What you should do:
Your reply should reproduce each entry exactly and contain no pictures.

Data items
%%
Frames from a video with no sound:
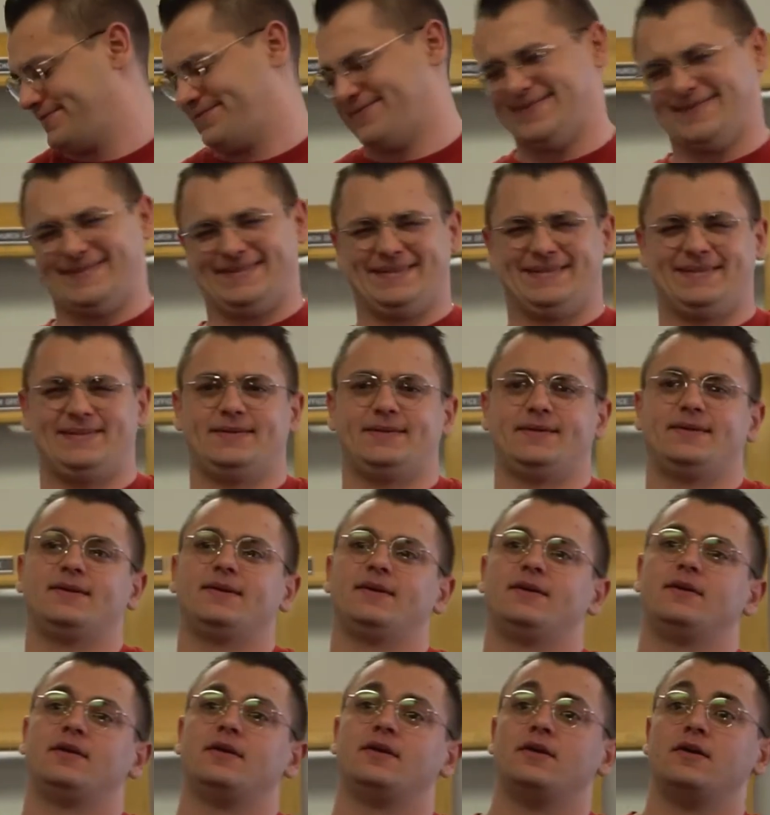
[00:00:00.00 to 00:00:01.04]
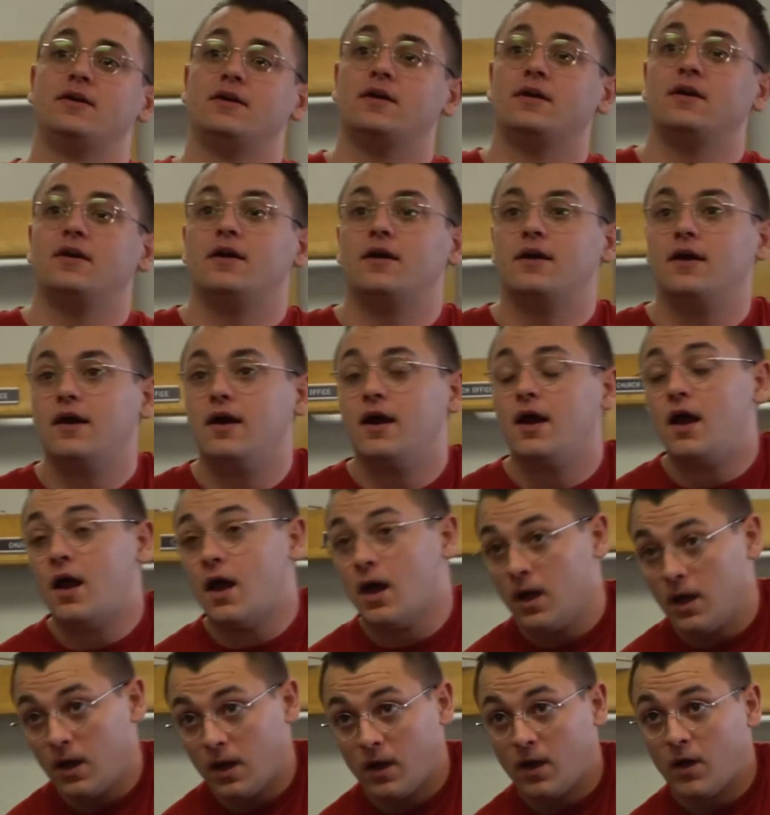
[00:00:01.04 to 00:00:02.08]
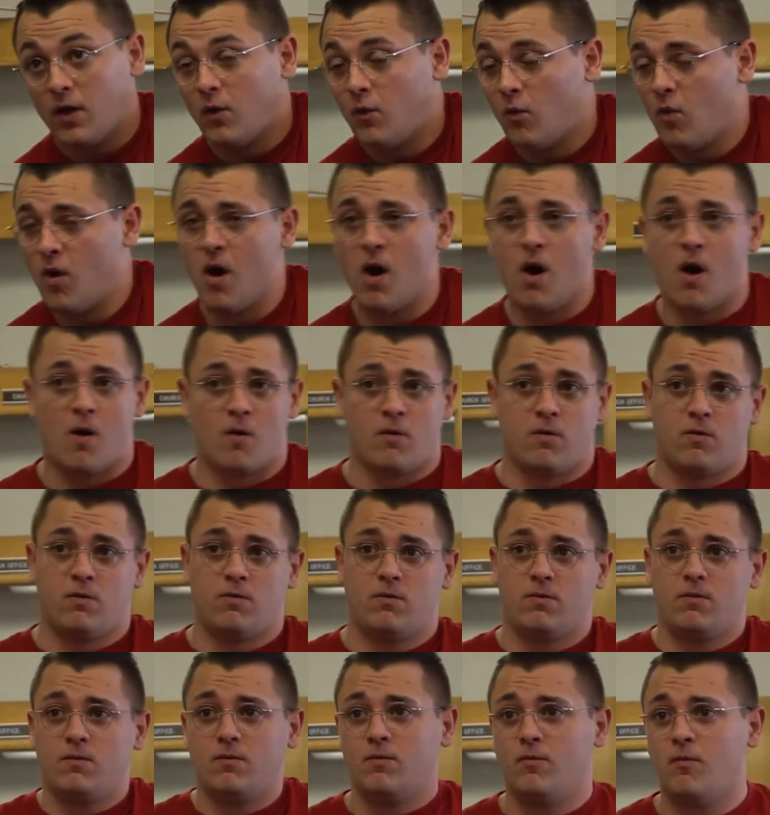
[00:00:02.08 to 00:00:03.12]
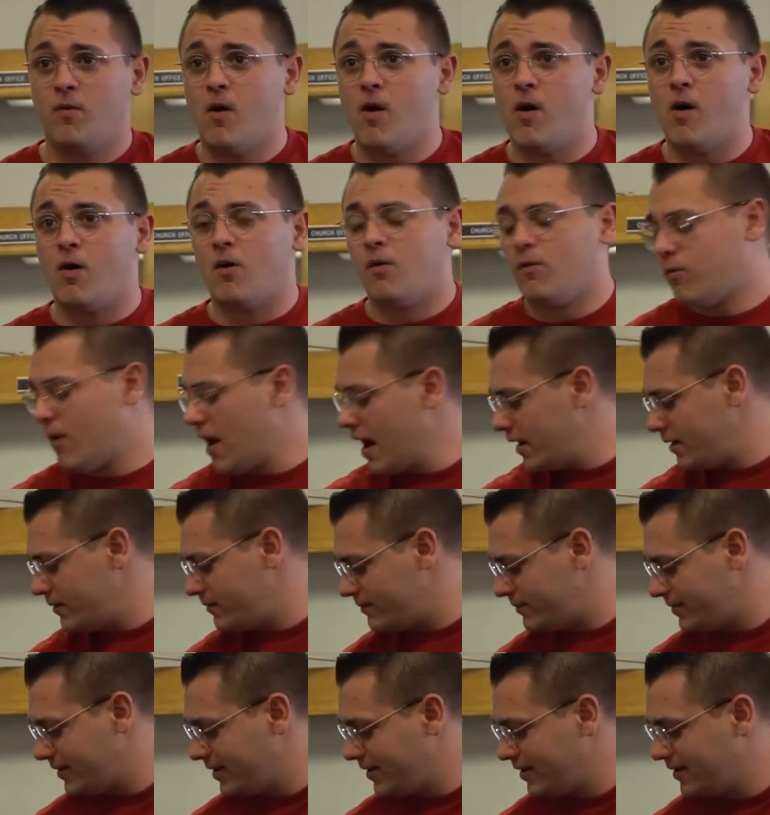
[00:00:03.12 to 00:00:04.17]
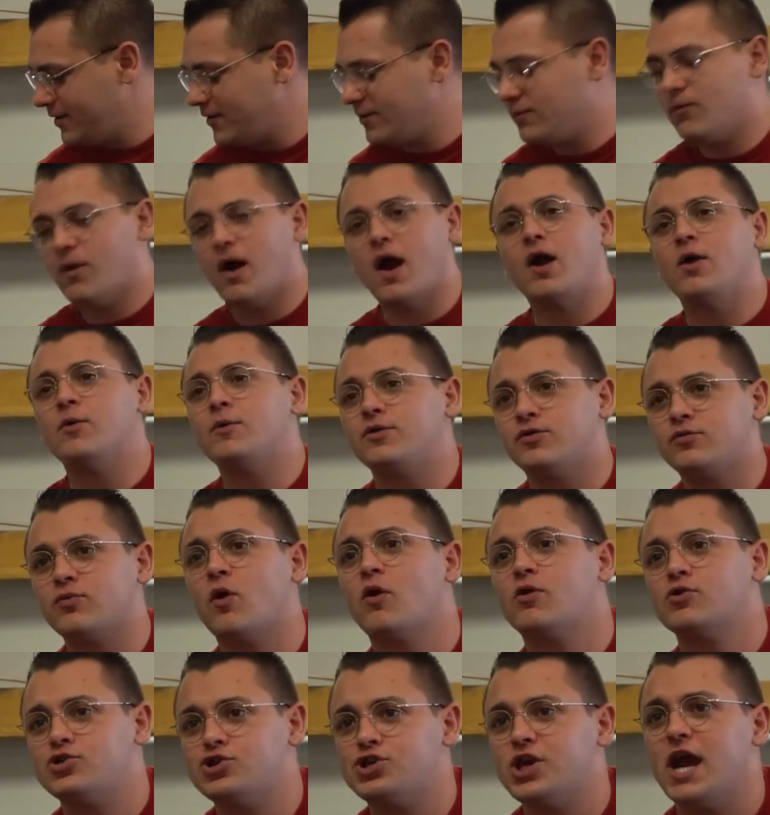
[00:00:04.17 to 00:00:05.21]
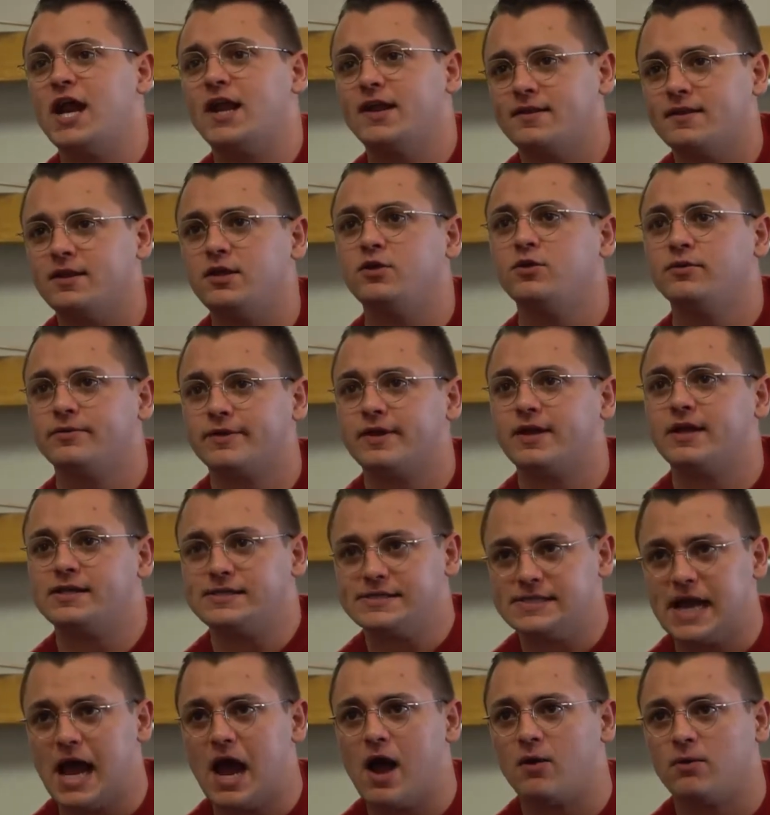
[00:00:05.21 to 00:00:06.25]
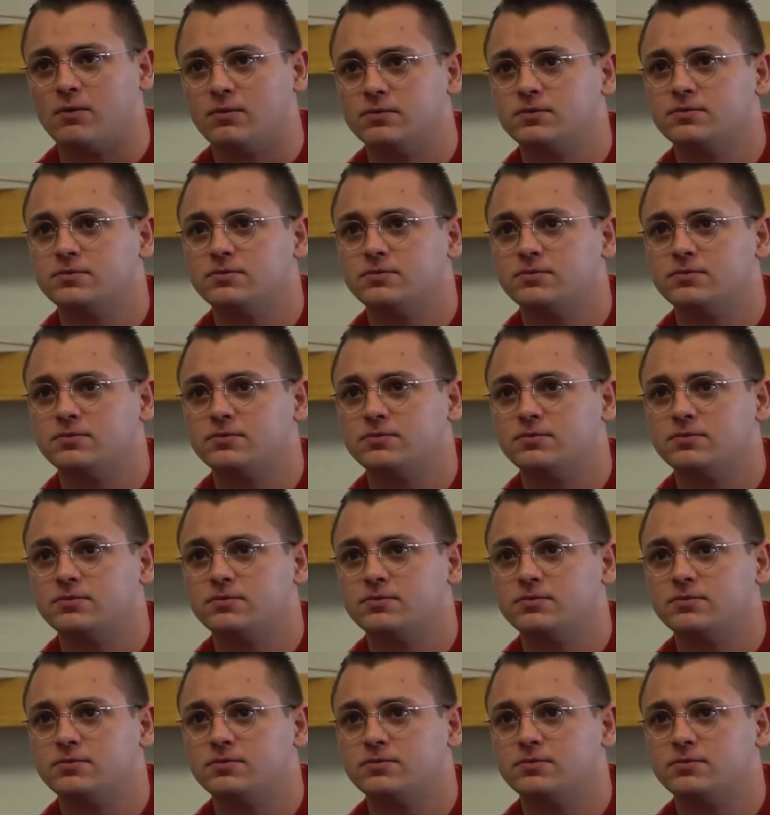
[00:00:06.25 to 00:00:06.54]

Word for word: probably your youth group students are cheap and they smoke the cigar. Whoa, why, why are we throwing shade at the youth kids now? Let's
%%
Your response:
Frames from a video with no sound:
[00:00:00.00 to 00:00:01.04]
[00:00:01.04 to 00:00:02.08]
[00:00:02.08 to 00:00:03.12]
[00:00:03.12 to 00:00:04.17]
[00:00:04.17 to 00:00:05.21]
[00:00:05.21 to 00:00:06.25]
[00:00:06.25 to 00:00:06.54]

Word for word: probably your youth group students are cheap and they smoke the cigar. Whoa, why, why are we throwing shade at the youth kids now? Let's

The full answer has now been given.